The University of Pennsylvania has announced the reappointment of Beth A. Winkelstein, the Eduardo D. Glandt President’s Distinguished Professor of Bioengineering in the School of Engineering and Applied Science and a professor of neurosurgery in the Perelman School of Medicine, as deputy provost.
Winkelstein has served as deputy provost since 2020. She also served as interim provost from July 2021 through May 2023 and as vice provost for education from 2015 to 2020. A former Penn undergraduate, she has taught at Penn for more than twenty years, becoming in that time one of the world’s leading innovators in research on new treatments for spine and other joint injuries and applications of novel engineering approaches to detect tissue failure and dysfunction.
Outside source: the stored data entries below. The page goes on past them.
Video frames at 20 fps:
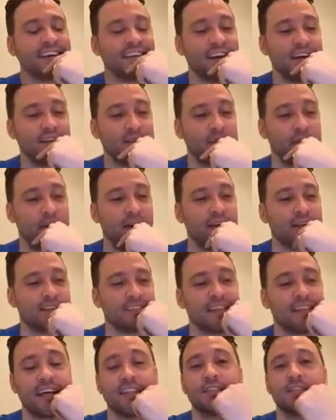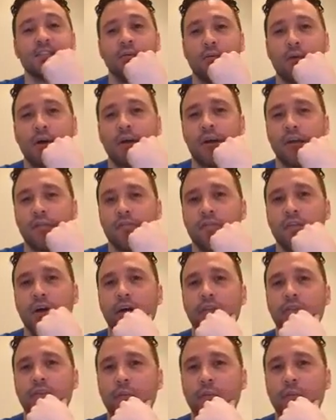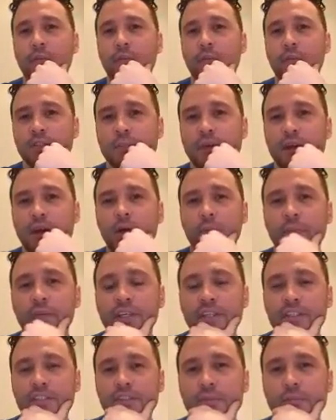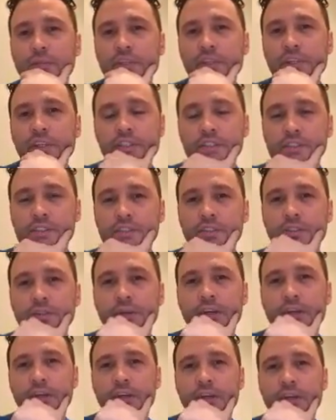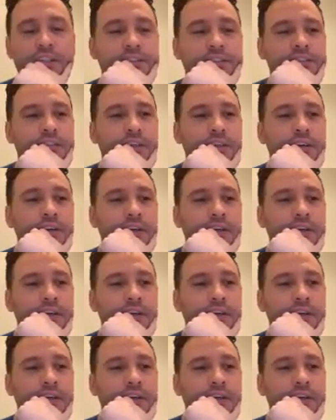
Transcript: yeah, to be honest, that's the one I've thought the most about because it really is the trickiest.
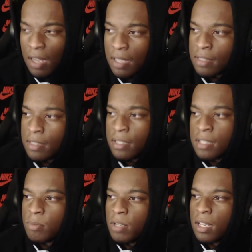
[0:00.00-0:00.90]
Cause
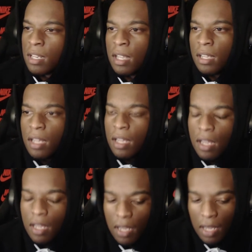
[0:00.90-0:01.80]
this weekend, like,
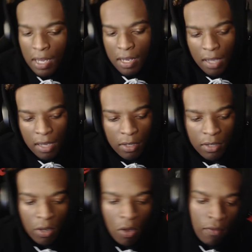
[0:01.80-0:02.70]
and like you
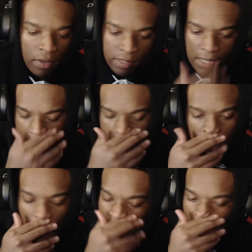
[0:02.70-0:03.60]
know, over this last week,
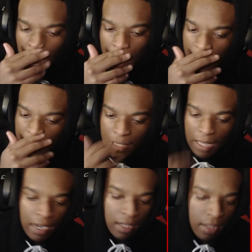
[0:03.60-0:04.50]
I got I gained a
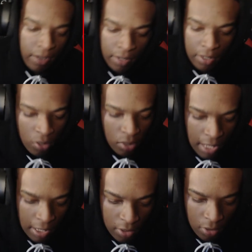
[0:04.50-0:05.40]
lot of clarity on
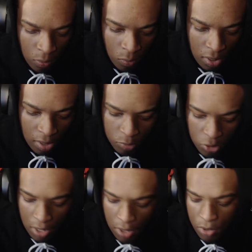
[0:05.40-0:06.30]
like you know what I'm
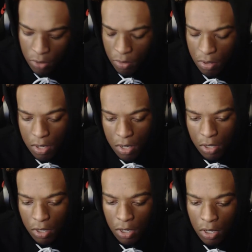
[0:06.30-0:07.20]
trying to do,
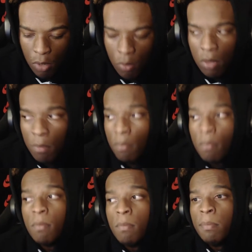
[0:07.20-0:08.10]
you know, with
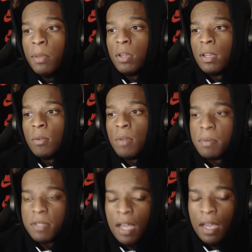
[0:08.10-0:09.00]
building the
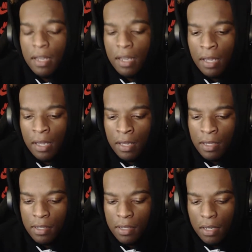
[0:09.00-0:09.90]
website
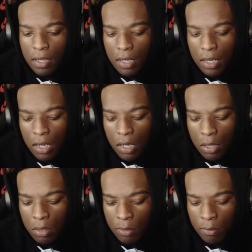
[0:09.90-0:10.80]
and um,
Her pioneering interdisciplinary research focuses on the mechanisms of pain and its development and persistence—especially from injury and/or degenerative disease—and has been continuously supported by the National Institutes of Health, the National Science Foundation, and the Department of Defense, among many others, including a Presidential Early Career Award from the NSF.
“Beth Winkelstein,” says Provost John L. Jackson, Jr., “has been one of our most invaluable academic leaders for more than ten years. Her great value to the University was shown yet again last year, when she was asked to lead our implementation of the recommendations that emerged out of the important work of both the Presidential Commission on Countering Hate and Building Community and the University Task Force on Antisemitism, on which she served as vice chair.
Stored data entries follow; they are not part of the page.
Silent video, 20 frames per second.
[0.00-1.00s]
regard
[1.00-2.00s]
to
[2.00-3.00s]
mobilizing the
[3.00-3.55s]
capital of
“Beth’s partnership, wisdom, and strategic insight have been essential to me as Provost, as I know they have been to so many others during her time at Penn. In the Provost’s Office, she has worked closely with me to develop the new roles of Vice Provost for the Arts and Vice Provost for Climate Science, Policy, and Action, while also continuing to supervise the Penn Libraries. Going forward in her next term, she will oversee the Vice Provostial portfolios in Arts, Education, Libraries, Research, and Climate Science, Policy, and Action, along with other critical areas of our work. We will soon announce searches for the next Vice Provost for Education and Vice Provost for Research, forming consultative committees that Beth will chair, and nominations of outstanding Penn faculty leaders for both posts will be welcomed at that time.”
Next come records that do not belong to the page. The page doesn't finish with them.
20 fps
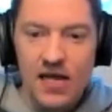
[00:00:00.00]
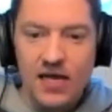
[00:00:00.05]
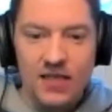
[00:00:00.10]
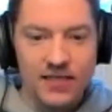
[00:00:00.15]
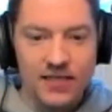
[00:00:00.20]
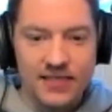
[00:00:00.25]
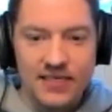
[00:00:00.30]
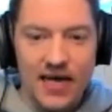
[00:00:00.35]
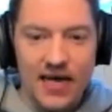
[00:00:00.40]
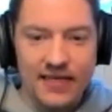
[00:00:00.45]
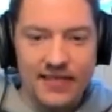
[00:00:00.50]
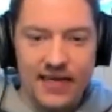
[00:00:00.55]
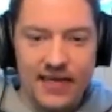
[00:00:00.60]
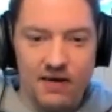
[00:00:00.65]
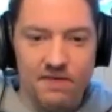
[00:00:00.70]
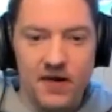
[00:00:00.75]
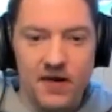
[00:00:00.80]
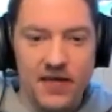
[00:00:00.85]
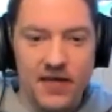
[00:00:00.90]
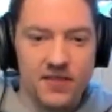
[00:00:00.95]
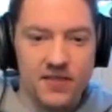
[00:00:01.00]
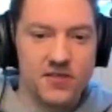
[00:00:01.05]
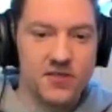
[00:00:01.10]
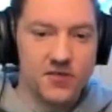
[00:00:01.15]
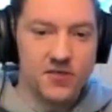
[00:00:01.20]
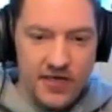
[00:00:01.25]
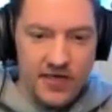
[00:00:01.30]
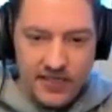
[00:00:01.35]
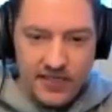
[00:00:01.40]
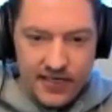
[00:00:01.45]
Let's not dare forget the
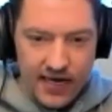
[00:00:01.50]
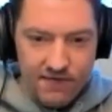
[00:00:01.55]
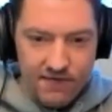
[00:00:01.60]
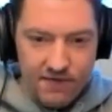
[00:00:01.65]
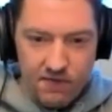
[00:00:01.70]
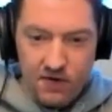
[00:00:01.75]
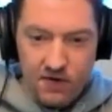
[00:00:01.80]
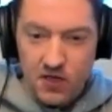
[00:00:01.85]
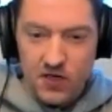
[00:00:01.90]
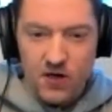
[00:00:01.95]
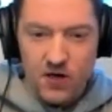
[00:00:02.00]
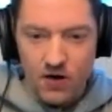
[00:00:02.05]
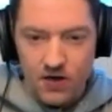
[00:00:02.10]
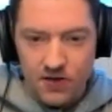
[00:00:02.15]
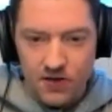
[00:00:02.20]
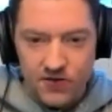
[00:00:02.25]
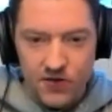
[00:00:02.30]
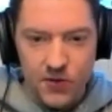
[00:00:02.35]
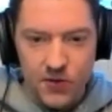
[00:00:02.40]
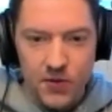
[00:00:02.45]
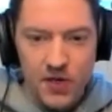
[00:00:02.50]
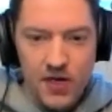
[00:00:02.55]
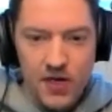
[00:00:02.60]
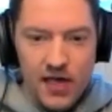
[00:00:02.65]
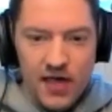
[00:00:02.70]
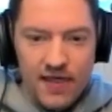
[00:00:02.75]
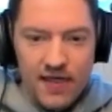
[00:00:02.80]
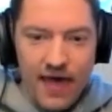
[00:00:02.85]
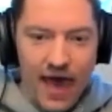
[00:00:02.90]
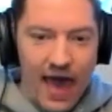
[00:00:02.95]
screensaver for the Carta 2.
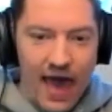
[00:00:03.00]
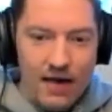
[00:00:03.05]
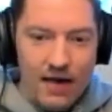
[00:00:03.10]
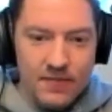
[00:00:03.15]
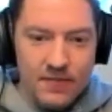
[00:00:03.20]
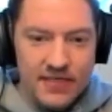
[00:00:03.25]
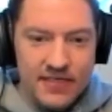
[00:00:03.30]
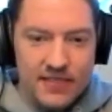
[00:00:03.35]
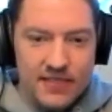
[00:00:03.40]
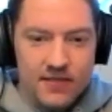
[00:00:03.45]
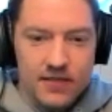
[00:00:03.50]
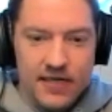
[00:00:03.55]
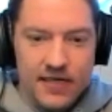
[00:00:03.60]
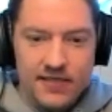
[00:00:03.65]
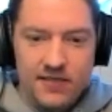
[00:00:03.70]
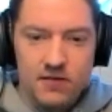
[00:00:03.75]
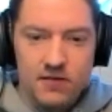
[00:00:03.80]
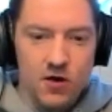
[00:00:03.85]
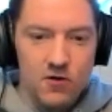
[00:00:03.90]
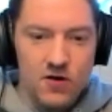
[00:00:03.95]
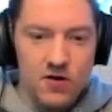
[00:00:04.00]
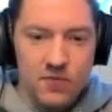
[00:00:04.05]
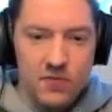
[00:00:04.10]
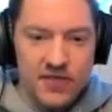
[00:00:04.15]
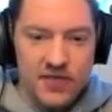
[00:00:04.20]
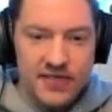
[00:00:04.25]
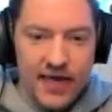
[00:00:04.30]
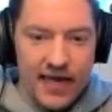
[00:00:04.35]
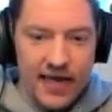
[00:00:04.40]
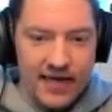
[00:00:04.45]
The app, it's, it's loaded with
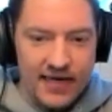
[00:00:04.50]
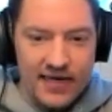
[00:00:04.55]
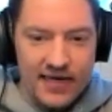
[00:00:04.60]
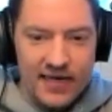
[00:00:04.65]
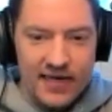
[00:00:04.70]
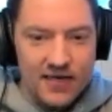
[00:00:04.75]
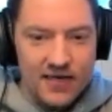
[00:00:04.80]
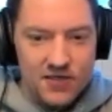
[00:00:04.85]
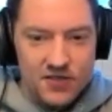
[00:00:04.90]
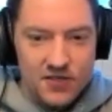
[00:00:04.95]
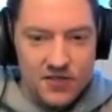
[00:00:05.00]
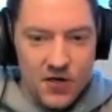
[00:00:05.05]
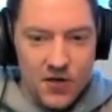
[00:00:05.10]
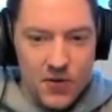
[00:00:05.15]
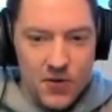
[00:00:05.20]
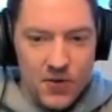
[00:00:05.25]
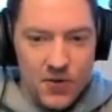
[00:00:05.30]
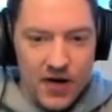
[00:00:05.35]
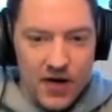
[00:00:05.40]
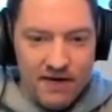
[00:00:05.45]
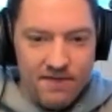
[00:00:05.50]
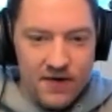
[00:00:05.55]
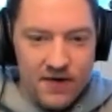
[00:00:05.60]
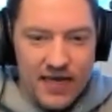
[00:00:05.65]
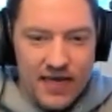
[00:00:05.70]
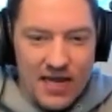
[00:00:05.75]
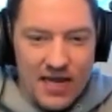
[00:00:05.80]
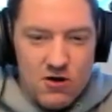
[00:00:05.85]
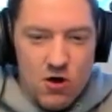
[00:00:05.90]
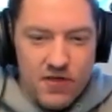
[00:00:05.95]
tech so I feel like
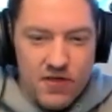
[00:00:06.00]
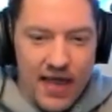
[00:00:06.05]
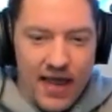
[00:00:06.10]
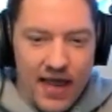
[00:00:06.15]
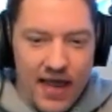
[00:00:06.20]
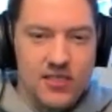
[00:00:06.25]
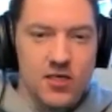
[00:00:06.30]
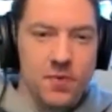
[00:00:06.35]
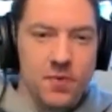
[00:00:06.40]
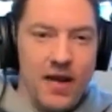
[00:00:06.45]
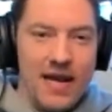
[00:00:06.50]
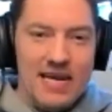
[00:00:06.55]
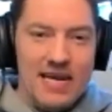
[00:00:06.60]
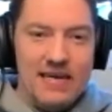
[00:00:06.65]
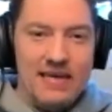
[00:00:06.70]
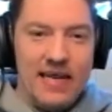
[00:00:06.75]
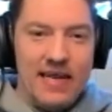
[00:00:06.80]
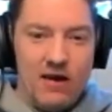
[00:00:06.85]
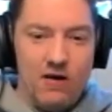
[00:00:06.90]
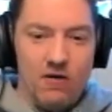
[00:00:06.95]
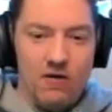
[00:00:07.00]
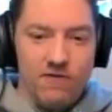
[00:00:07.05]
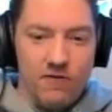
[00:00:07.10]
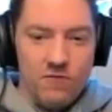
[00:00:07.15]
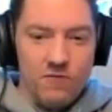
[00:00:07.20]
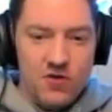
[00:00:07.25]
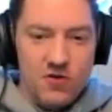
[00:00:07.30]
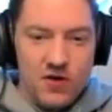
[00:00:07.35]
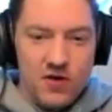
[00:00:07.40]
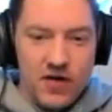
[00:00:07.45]
I know the answer, but I need to hear it from
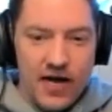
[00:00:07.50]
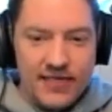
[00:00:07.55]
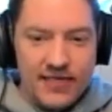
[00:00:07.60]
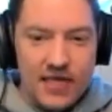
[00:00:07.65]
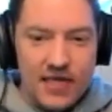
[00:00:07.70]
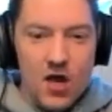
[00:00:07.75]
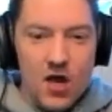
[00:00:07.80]
you guys.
Winkelstein is the author of “Orthopaedic Biomechanics” and has published more than 175 papers and book chapters. She served as editor of the Journal of Biomechanical Engineering from 2012 to 2020 and currently serves as chair of the Board of Editors of the American Society of Mechanical Engineers and an executive committee member of the World Council on Biomechanics. She is a fellow and former member of the Board of Directors of the Biomedical Engineering Society and a fellow of the American Society of Mechanical Engineers, which has recognized her groundbreaking research with its Van C. Mow Medal and Y.C. Fung Young Investigator Award. Her leadership in advancing new educational initiatives at Penn has included the launch of Penn First Plus, the six-year grant from the Howard Hughes Medical Institute to increase inclusivity in STEM teaching and learning, and the five-year grant from the American Association of Universities to improve the quality of STEM education across campus. SEAS students twice awarded her the Ford Motor Company Award for Faculty Advising, and in 2012-13 she led the cross-campus working group that studied best practices in undergraduate research as part of the University’s reaccreditation by the Middle States Commission on Higher Education.
“I am deeply honored to continue my work as deputy provost,” says Winkelstein. “This is an exciting time at Penn, and I look forward to partnering with the Provost, our great team in the Provost’s Office, and our many outstanding students, faculty, and staff to help advance our shared mission of education and research in the years ahead.”
Winkelstein joined the Penn faculty in 2002, following a two-year postdoctoral fellowship at Dartmouth College and a Ph.D. in bioengineering from Duke University. She earned a BSE cum laude in bioengineering from Penn in 1993 as a Benjamin Franklin Scholar.